How to measure inflation: CPI vs. PPI
According to Wikipedia, inflation is defined as the increase in general price levels of goods and services. However, accurately measuring inflation is challenging due to the wide variety of goods and services individuals purchase. Each person’s experience of inflation can differ, making it complex to determine how to measure inflation precisely.
Consumer Price Index (CPI): a common measure of inflation
In the US, the Consumer Price Index (CPI) is what most people use to measure inflation. The main reason is that many transfer payments, like Social Security, are based on that index. Since changes in the index directly impact many individuals, any changes in the composition and weights of the index are highly politically sensitive and may take a long time to implement. While, in general, it is a good measure of inflation, many market participants think it is not the best.
Did you know that CPI includes over 50,000 items?
Another commonly used measure of inflation is the Producer Price Index (PPI). As the name suggests, the Producer Price Index measures the average prices domestic producers receive for their goods and services. Many people incorrectly assume that PPI is only goods, but that is not true – it also has a service component. An advantageous aspect of PPI is that the changes in its level serve purely informative purposes – no individual receives disparate compensation based on the index level. Moreover, it has only 1000 items. If there is a need for altering the index composition or component weights, implementing those changes in PPI would be relatively straightforward, unlike in the case of CPI.
Understanding the relationship between CPI and PPI
Let’s plot the changes in CPI and PPI along with the Fed Fund Rate. Observers can see a strong correlation between these two indexes. The correlation exceeds 80% in the long run.
It does seem that over the last five years, PPI has been more volatile and, in general, moving ahead of CPI (CPI tends to follow PPI). That has been true overall, even in the long run. It does make sense that producers adjust their prices faster and more often than most retail stores.

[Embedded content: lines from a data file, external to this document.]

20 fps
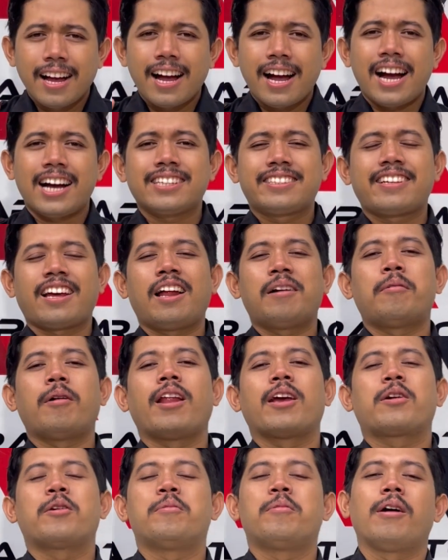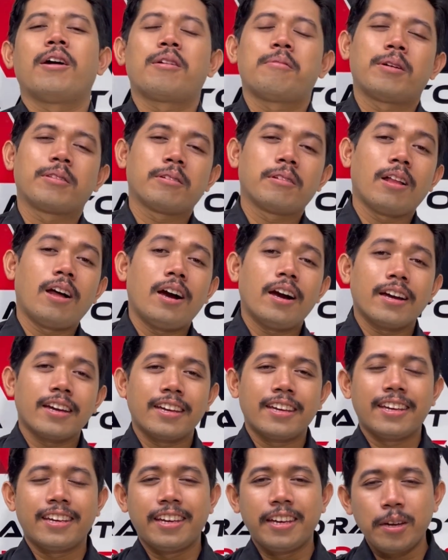Assalamualaikum warahmatullahi
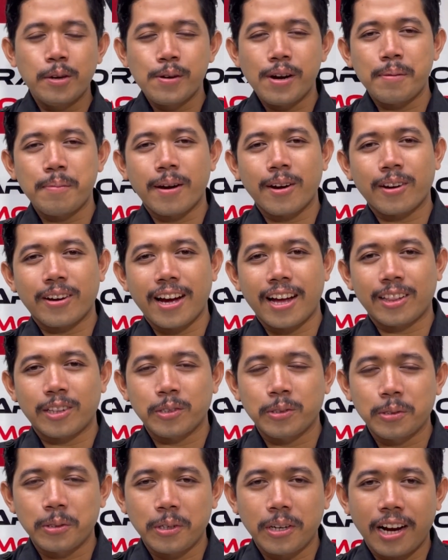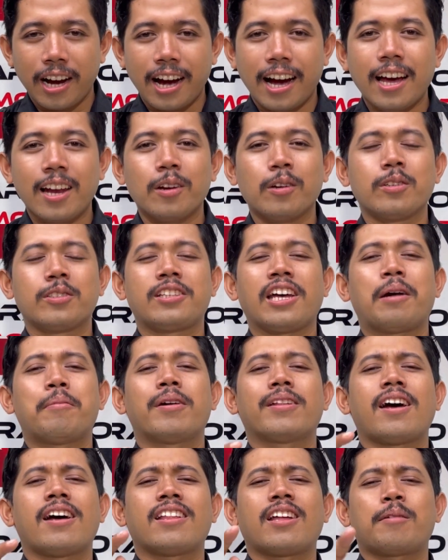wabarakatuh Halo
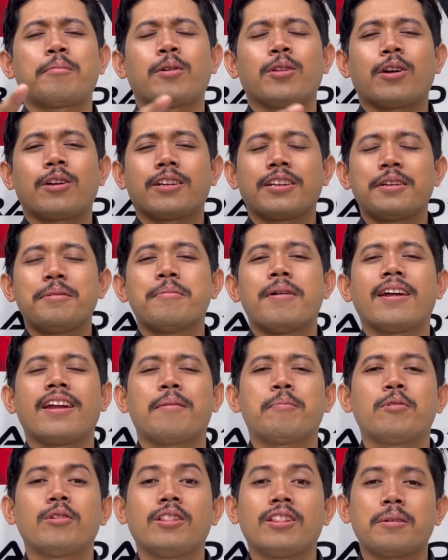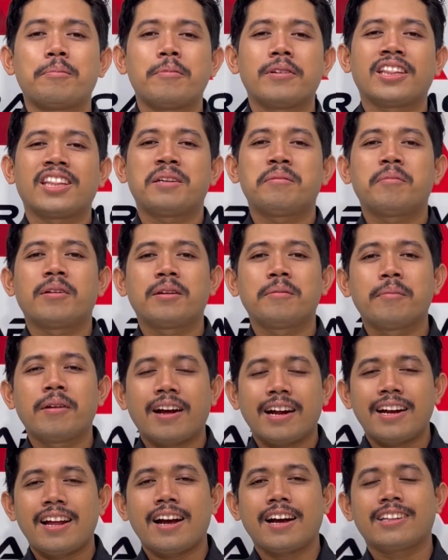sahabat Anar Motor dimanapun teman-teman
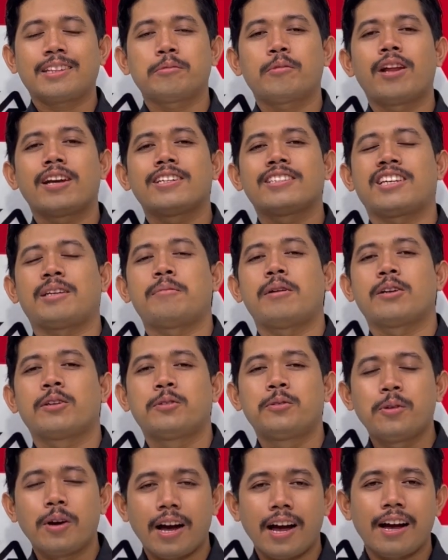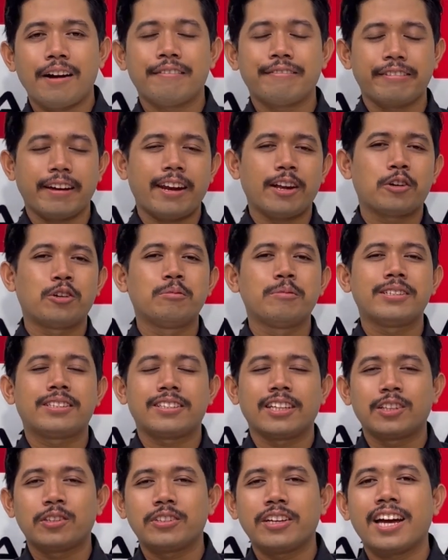berada Ketemu lagi sama gua Ferry Kumis
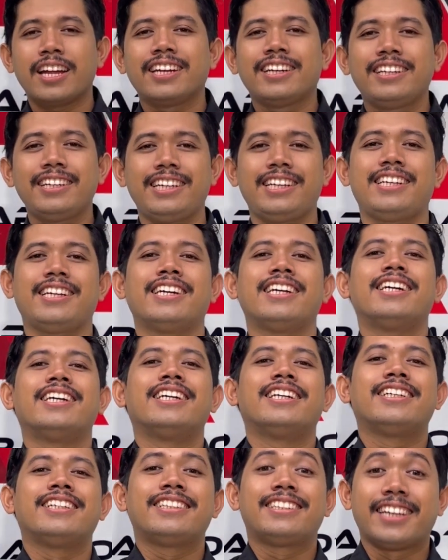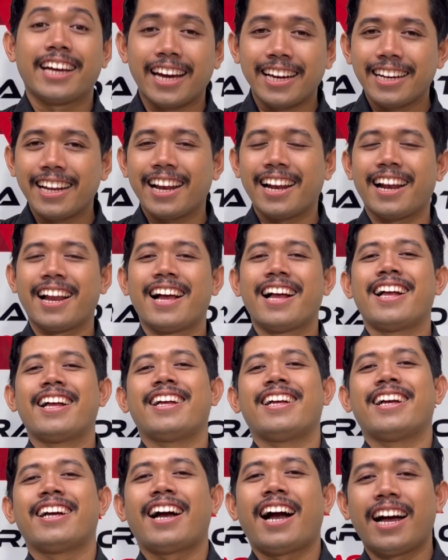tentunya di channel
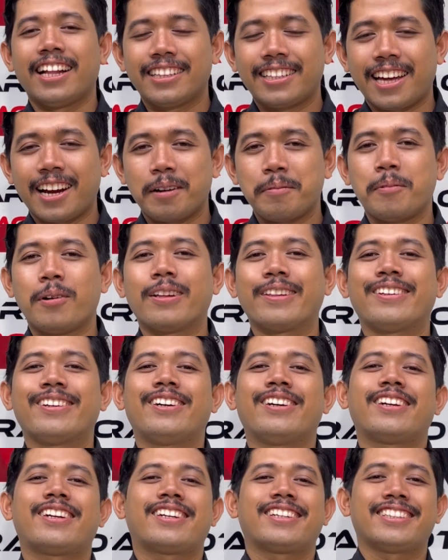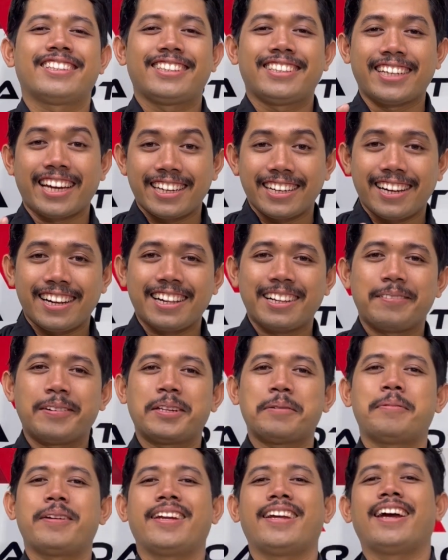Antara Motor Channel
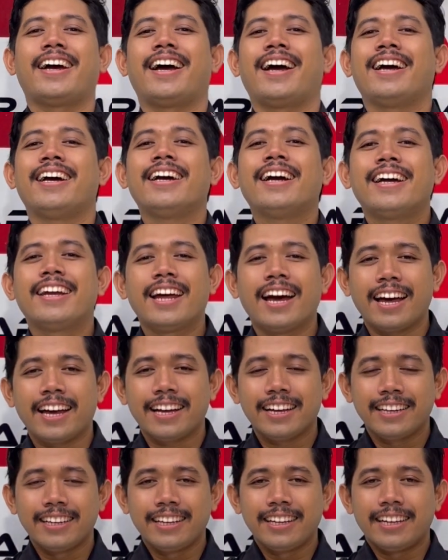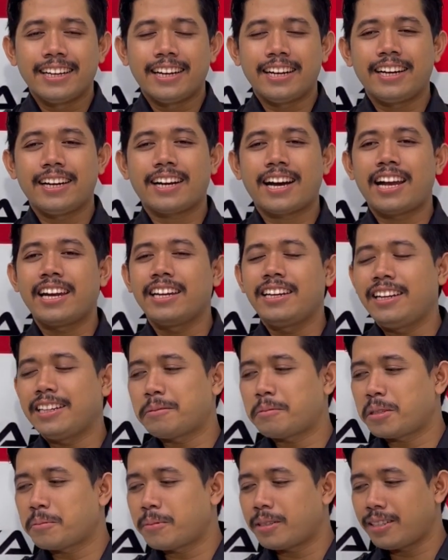teman-teman ya Nah uh, kali ini
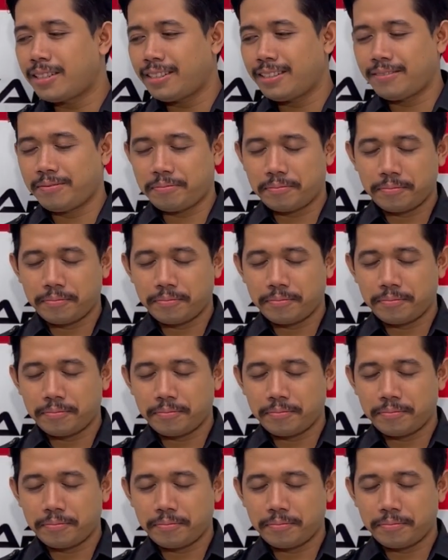teman-teman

Recent Trends in CPI and PPI Changes
As of May 2023, annualized changes in CPI and PPI are 4.00% and 1.10%, respectively. Moreover, both are down significantly from their highs of 9.10% and 11.30% recorded in June 2022. It should also be noted that the present difference in the changes of CPI and PPI is unusually large. Most of the time, those indexes record very similar annual changes. This poses a dilemma; if inflation is at 4.00%, the Fed could be suitable to be concerned, but if inflation is 1.10%, it would be unwise to raise rates.
The role of housing component in CPI
The main difference between the two indexes is attributed to the housing component of CPI. It carries a weightage of 40%. Please see below:
The critical thing about rent inflation is that it is not something the majority of consumers face – the homeownership rate is at 65% in the US. Those that do usually face rent inflation every 12-24 months. Furthermore, when calculating rent inflation, it considers solely the asking rent price. In soft real estate markets, it is a common practice to structure rental leases with “free month(s)” at the end of the lease. So, the asking prices could be high, but the “effective” rental cost would usually be 8-16% lower. Those incentives are NOT calculated in the rent inflation, and thus, rent inflation could be overreported.
In conclusion, there is no perfect measure of inflation. Inflation has been and most likely will continue to be an issue on which even intelligent people would agree to disagree. However, what is undoubtedly true is that for the first time in at least a decade, the Fed Fund rates are above the current CPI and PPI annual changes. We deem any other interest rate raises to be unnecessary.